Building a universal cloud-native abstraction is a bold and radical goal, and results in users being shown a radically-different experience compared to what they are using today. However, without both the desire and and means to move applications between hosting platforms this is not radically better for users as evidenced by the low adoption that we've seen.

This document proposes an alternative strategy focused on adoption of Radius and it's concepts by 1) replacing less of the user's deployment tooling, 2) providing a quicker time-to-value by being more incremental to adopt. Users will be able to quickly benefit from features like Recipes and Connections without replacing or rewriting existing deployment assets.

While the proposal details a different experience for users, there is little proposed change for our architecture and investments in Radius other than documentation and samples. The proposal is that we delay the evangelism and messaging of a cloud-native abstraction until we have critical mass and instead focus on messaging ease-of-adoption and time-to-value. In the meantime it is our choice how much to continue investment in the abstraction and its associated tooling (Bicep). We would retain and continue to invest in UCP and the Radius resource providers as these are the basis for features like Recipes, Dashboard and the Application Graph.

Terms and definitions

Term Definition
Application model A syntax and schema for describing a cloud-native application that can be deployed and run by one or more hosting platforms.
Hosting platform A platform for running cloud-native applications. This is more than just a container runtime, it also includes networking, storage, configuration systems, and potentially more features. Examples include: AWS ECS, Azure ContainerApps, Kubernetes, Google Cloud-Run.
Cloud-native abstraction An application-model that is decoupled from any specific hosting platform. As a counter-example: the Kubernetes object model is not an abstraction. Data types like: Deployments, Pods, and Services are fundamental to Kubernetes itself.
Application graph A feature of the Radius API that provides users with a graph describing the topology and dependencies of their deployed applications. Can be viewed at either the application, environment, or whole enterprise scope.
Golden templates A design pattern where a central team maintains templates for common (blessed) architectural patterns. Application teams can use these templates with minimal knowledge of how to configure the underlying systems. A common example is a Helm chart written by platform engineers where the application team provides configuration like the container image.

Objectives

Goals

  • User can adopt Radius trivially for existing Kubernetes applications.
  • Users can leverage existing investments in Kubernetes-specific toolchains like Helm, Flux, Argo, etc.
  • Users can benefit from valuable features like connections and recipes with minimal change and minimal effort.

Non goals

  • Changes in the overall Radius architecture.
  • Changes to existing developer experiences with Bicep and our resource types.
  • Abandoning the cloud-native abstraction or making choices that prevent us from building one in the future.

User scenarios (optional)

Developer: Onboarding an existing Kubernetes application to Radius

As an application developer at Contoso, I am responsible for the maintenance of a microservices application made up of 3 containerized services. My team is responsible for the application code (business logic & UI) as well as the Dockerfiles and Helm Charts used to deploy the containers to Kubernetes. None of us are experts on Helm and Kubernetes, but the things we're doing are simple so we can get by.

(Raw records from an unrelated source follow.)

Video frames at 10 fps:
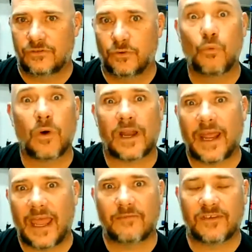what I
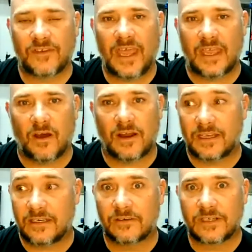have to say on a
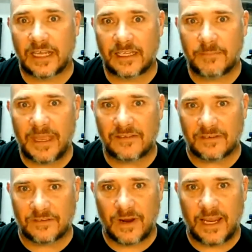near daily
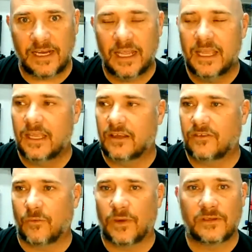basis, right?
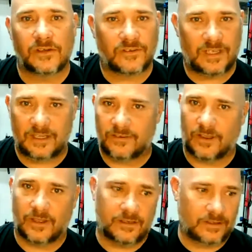So whether you're seeing this
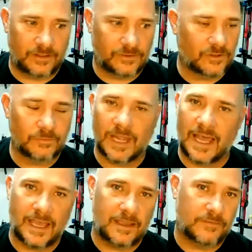on YouTube
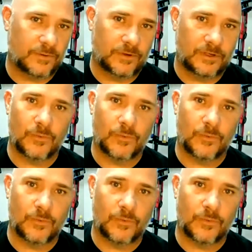Live, or you're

We're adopting Radius as a company so that we can automatically catalog all of our cloud assets. It's my job to onboard our services to Radius so that the architecture can be catalogued. To do this, I edit each Helm chart and add an annotation to each Kubernetes Deployment indicating that Radius should be enabled (radapp.io/enabled: 'true'). When I do this, I'm just changing metadata and no behaviors of my application change. When I merge the pull-request the metadata is updated in my deployments, which automatically triggers the create of a Radius application and container resources that belong to that application. This updates the application-graph for our whole company and now my components are visible.

This was easy to do because it only required features I already use (labels and annotations) and did not change any behaviors of my application or the deployment tooling I use.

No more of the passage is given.